The Dig is done with such monumental restraint that it actually looks like an examination of Britain at the edge (and over it) of the declaration of war on Germany. Carey Mulligan is not so much losing her looks (as a friend suggested to me) as doing everything in her power to look like that grand old dame Wendy Hiller. She limps, with a stick, very erect and very frail, and she does that very difficult thing, she plays a woman in middle age while she’s still young. It is a flawless unshowy performance and so is everything in this film. Ralph Fiennes by necessity dominates out of sheer presence but there isn’t the faintest hint of aristocratic brio in this portrait of a serious man of integrity – at least as remote from his usual flexible high persona as his cockney hardman from In Bruges. And Stone and his producer Gabrielle Tana somehow ensure that the whole cast is in a kind of period camouflage which is impressive rather than pedestrian because The Dig has a kind of neo-sub-Chekovian restraint which gives a wholly moving quality to this array of stiff upper lips in the vicinity of understated emotional hardship.

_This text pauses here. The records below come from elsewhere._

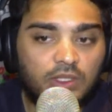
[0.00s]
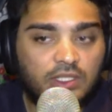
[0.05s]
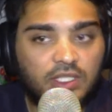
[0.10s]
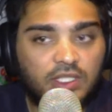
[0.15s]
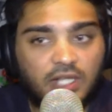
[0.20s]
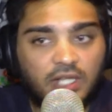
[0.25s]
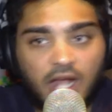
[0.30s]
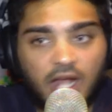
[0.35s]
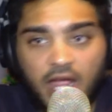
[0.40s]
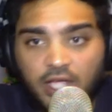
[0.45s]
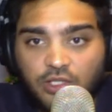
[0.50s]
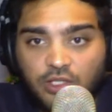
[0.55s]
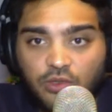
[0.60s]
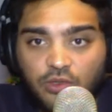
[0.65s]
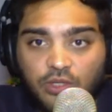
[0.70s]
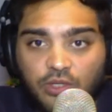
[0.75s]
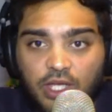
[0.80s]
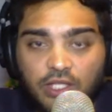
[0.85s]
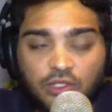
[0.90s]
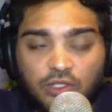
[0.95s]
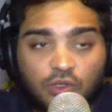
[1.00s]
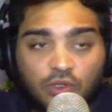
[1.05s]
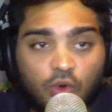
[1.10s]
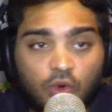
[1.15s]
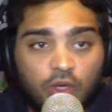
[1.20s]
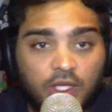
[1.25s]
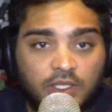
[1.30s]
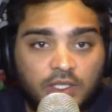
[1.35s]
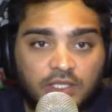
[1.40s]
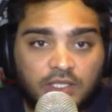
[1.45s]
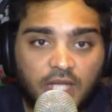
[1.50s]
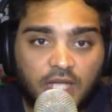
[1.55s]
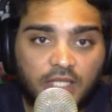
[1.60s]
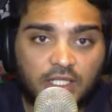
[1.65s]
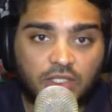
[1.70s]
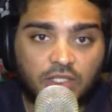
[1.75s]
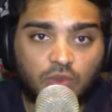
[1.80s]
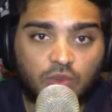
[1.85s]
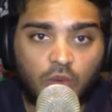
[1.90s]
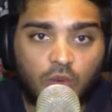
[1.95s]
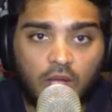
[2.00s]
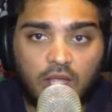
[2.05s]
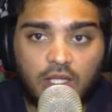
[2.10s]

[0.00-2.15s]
try to get your insight as well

Carey Mulligan is dying and is intent on her little boy who is conscious of her needs and of his own failure to nurture. Ralph, in his sturdy way, tells him, in his piercingly accurate sounding Suffolk accent, that we all fail every day but that he and his sturdy wife, Monica Dolan (remember her as Regan in Ian McKellen’s  Lear and Masha in The Seagull) will look after him. Meanwhile Lily James, looking notably ordinary in specs, realises her husband Ben Chaplin gets a good deal more fired up about Eamon Flack (who played the Ripley figure in Joanna Murray-Smith’s Patricia Highsmith play Switzerland) so she falls for Johnny Flynn who has just joined the RAF.


Ken Stott has a competitive professional attitude to the grandeur of the find which is in tension with Fiennes’ and ensures the haul goes to the British Museum.

The Dig is a quiet piece of what could be semi-documentary drama and if it is smallish in its dramatic ambitions it nonetheless achieves an effect of infinite riches in a little room. Everything is unobtrusive and understated but there is not a wasted line of dialogue or an excrescent camera angle. Simon Stone, who looked like a bit of a vaunting auteur in his early stage days in Australia, seems to have learned everything about what film can do when considerable riches, histrionic and compositional, are used with great economy and restraint.

There are moments in The Dig when we want to weep at the sheer musicality with which tiny and fragile things are given their due.

It’s a period piece in the fullest and richest sense because it elaborates a world we have lost in the context of one of the grandest of all archeological finds. Carey Mulligan actually speaks in old-style received pronunciation which is a degree posher than the Queen’s now is.